Metoposcopy

Jerome Cardin was a great mathematician of the sixteenth century, but unlike present day mathematicians, he was no prisoner of the proven. In fact, his devotion to Astrology that he starved himself to death in order to fulfill his horoscope's prediction that he would die at the age of seventy-five.

 

Cardin's belief in the influence of the stars on individuals was common for his era (though his mortal dedication to his principles was not). Most extreme was his literal interpretation of that influence: he believed that heavenly bodies left marks on human bodies --- specifically on the forehead. Accordingly, he drew up a system of character analysis based on forehead wrinkles. This is metoposcopy, the science of the frontal lines.

 

Cardin's system was based on the correlation of a strip of forehead space with each of the planets. (Luckily in his day there were only believed to be seven planets)  Thus the influence of the Moon was to be seen in the band of head directly above the eyebrows. This is followed, in order up the head toward the hair, by the bands of Mercury, Venus, the Sun, Mars, Jupiter, and Saturn. Obviously, only the most wizened among us could claim lines from all the planets. The two or three lines that most of us sport, once scrutinized carefully to determine the band to which they belong, reveal the planets that most influence our characters.  (If you can't figure out where your lines fall, planetarily speaking, get a ruler and divide your forehead into seven equal strata with a felt tip pen.)

 

According to Cardin, the longer and straighter your wrinkles, the more noble your character. Waves or breaks in your wrinkles are indicative of various faults and flaws, but the real villains have vertical lines plummeting down their brows.

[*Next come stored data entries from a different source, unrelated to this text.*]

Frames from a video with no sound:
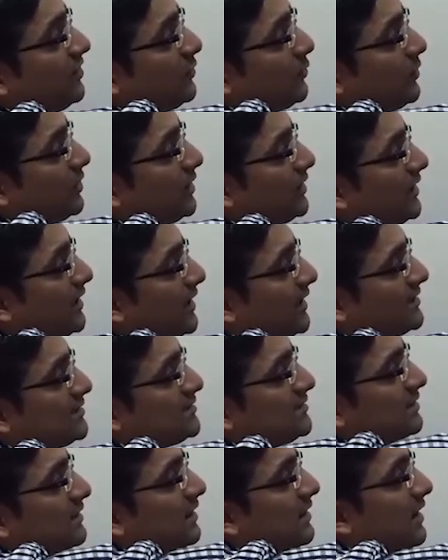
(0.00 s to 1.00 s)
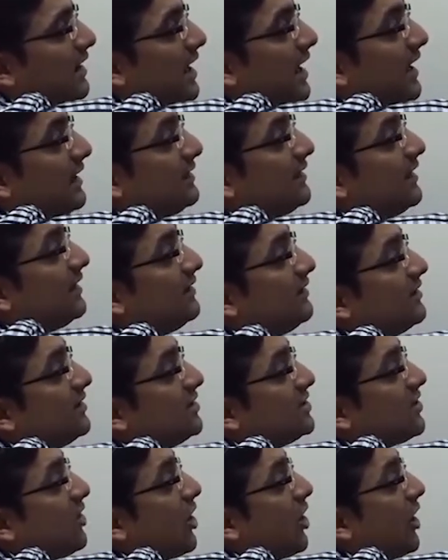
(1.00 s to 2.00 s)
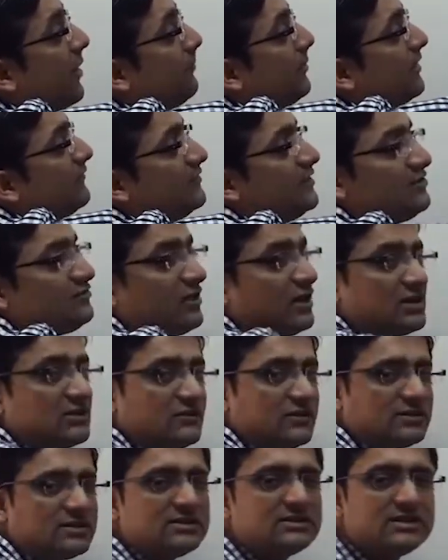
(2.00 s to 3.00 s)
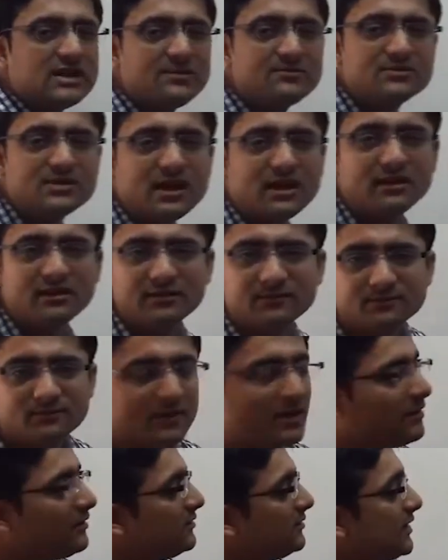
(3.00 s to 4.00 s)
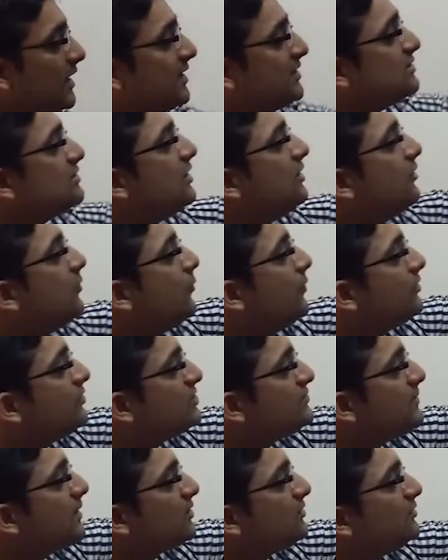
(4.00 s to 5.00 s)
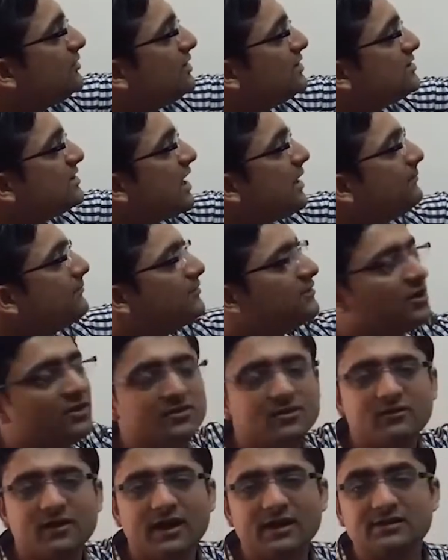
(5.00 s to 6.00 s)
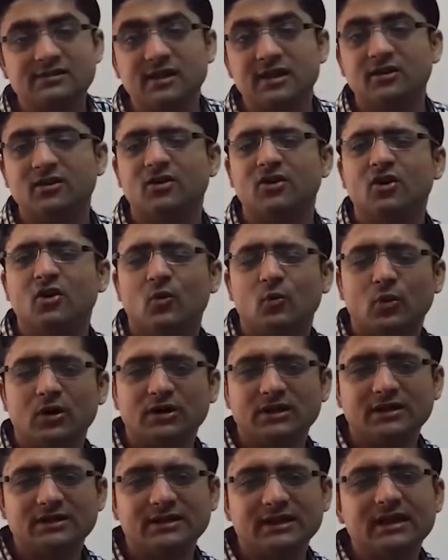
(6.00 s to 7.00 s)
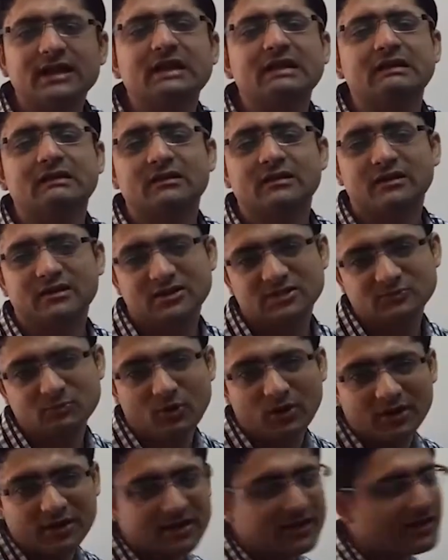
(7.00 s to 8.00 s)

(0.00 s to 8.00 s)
vertex, and then above the transversal, same side. That is, with respect to this arm, they're on the right side. What are they? Corresponding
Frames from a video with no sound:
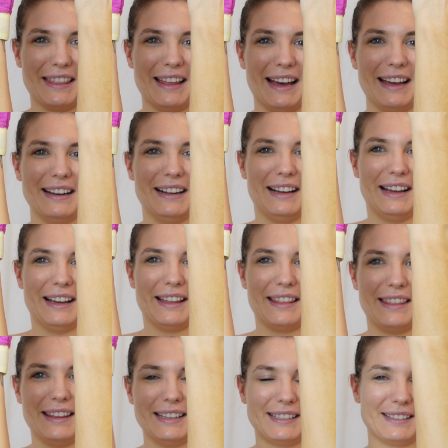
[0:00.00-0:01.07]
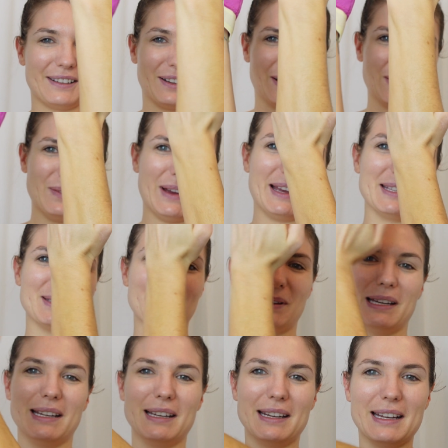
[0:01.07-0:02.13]
that this arm has
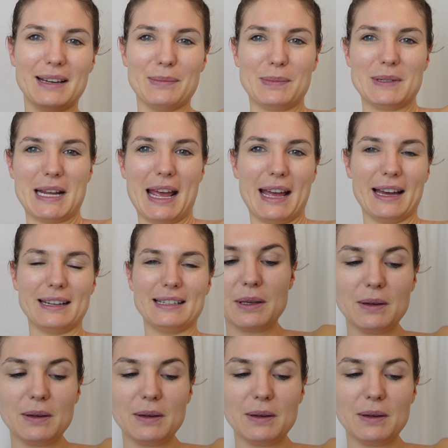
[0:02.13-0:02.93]
been tanned.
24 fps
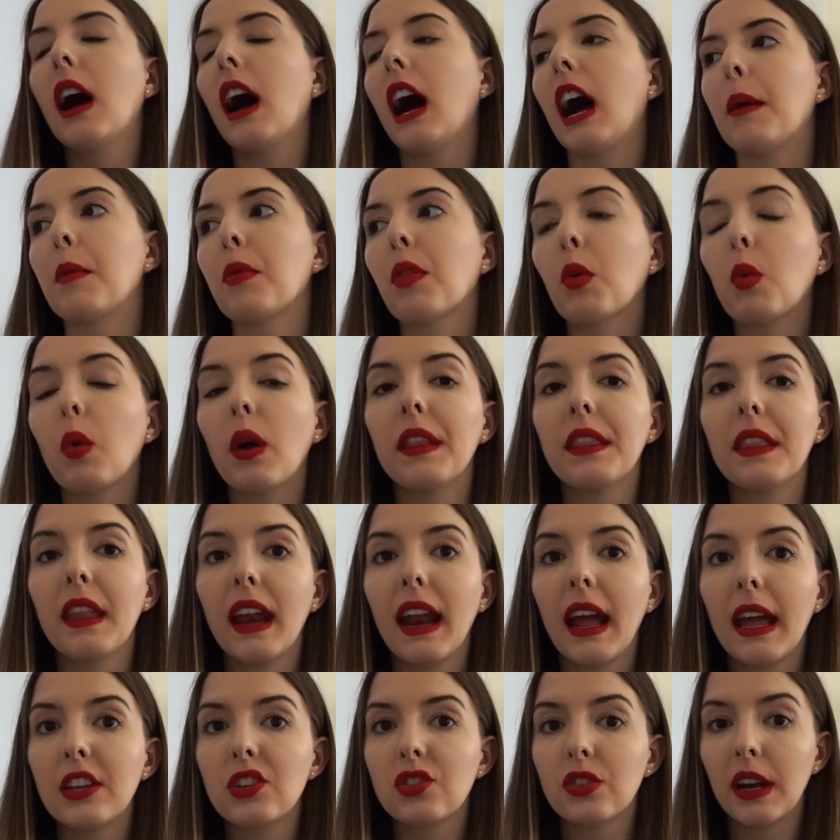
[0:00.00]
Um, the one
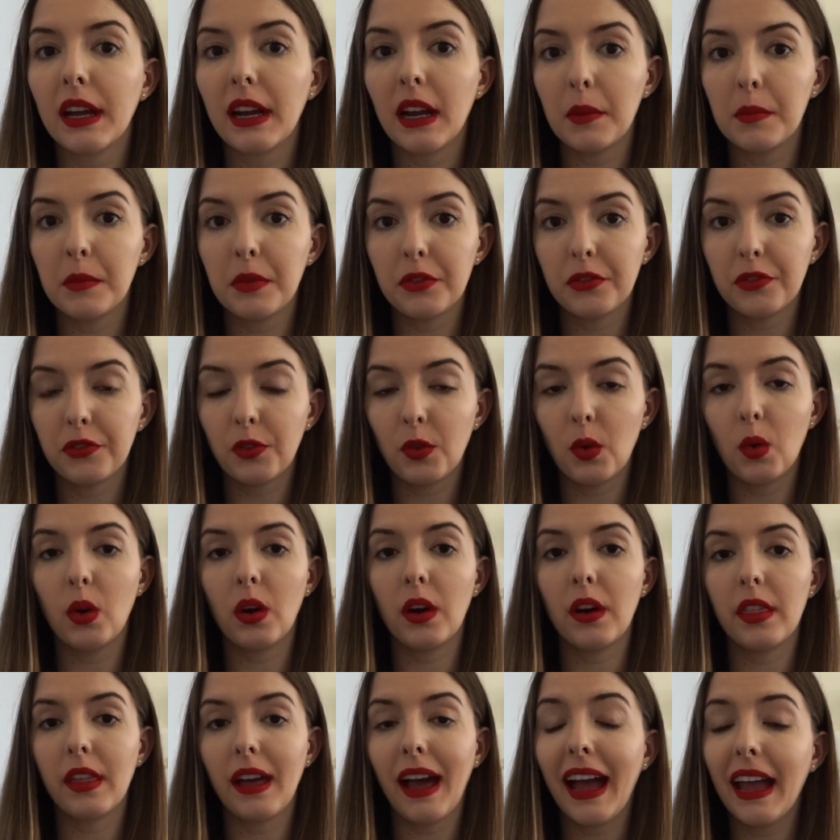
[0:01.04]
that I tried on
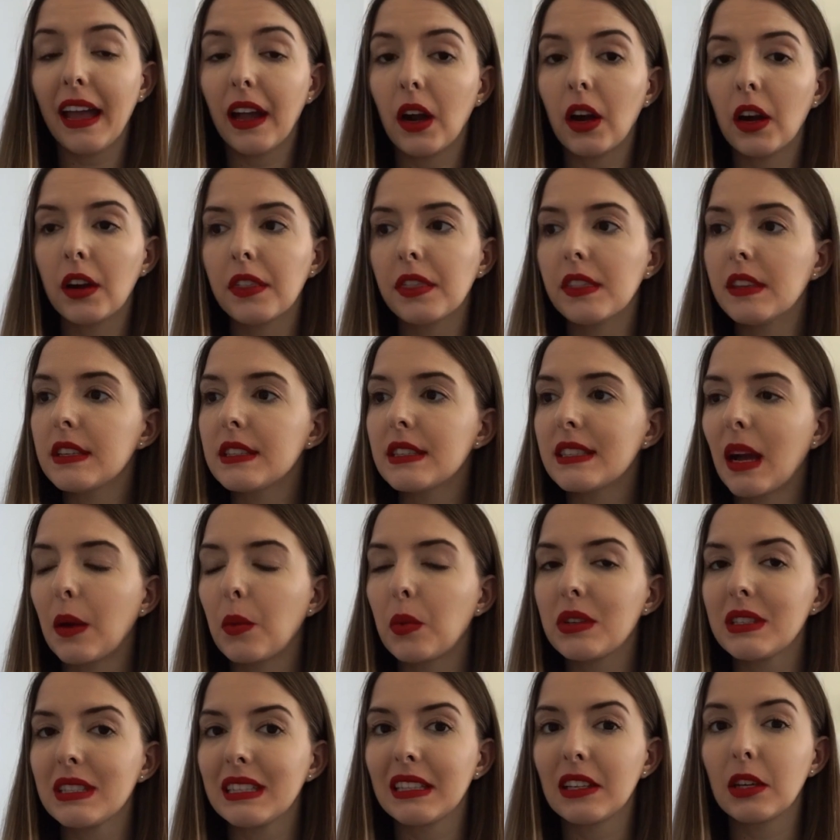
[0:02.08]
before, the I Heart This, that
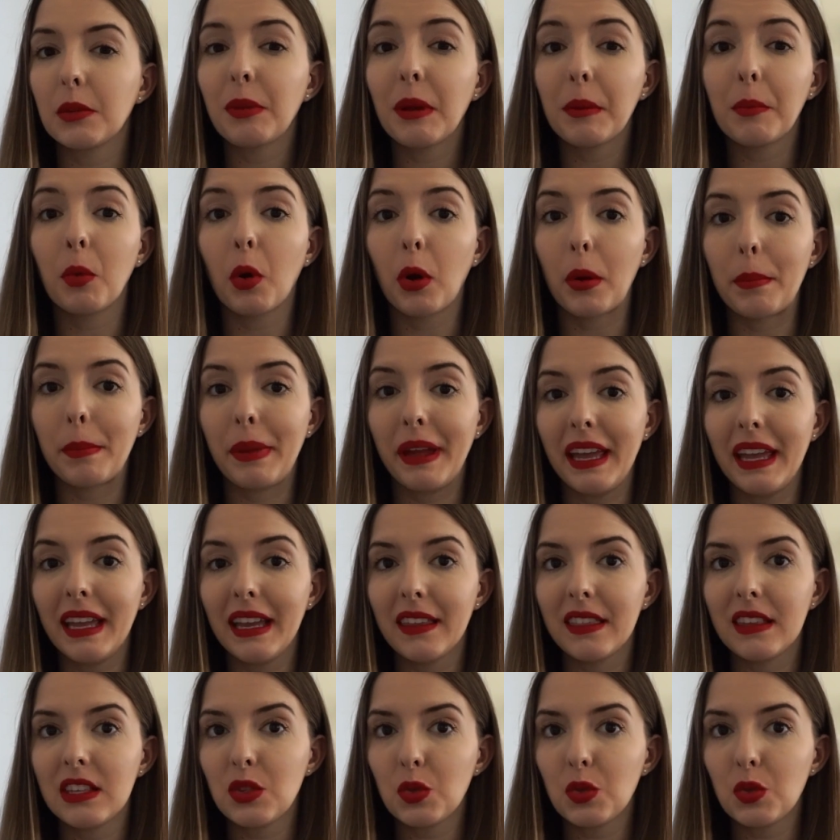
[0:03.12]
one's a little bit more pink.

More than one vertical line or, worst of all, a crossed lines (an X shaped wrinkle) are the signs of the most hideous criminals.

 

Cardin's masterpiece work, Metoposcopia was published in 1658. Containing better than eight hundred illustrations of facial types and various wrinkle configurations it to this day is the single most detailed work (and one of the few) for those wishing to practice this lost art. For swift character analysis, metoposcopy has no rival. It is fast, clean, and you do not require your subjects permission to do it. However, since metoposcopic expertise requires that you memorize all eight hundred of Cardin's illustrations, it is not surprising that the science of frontal lines never became a popular one.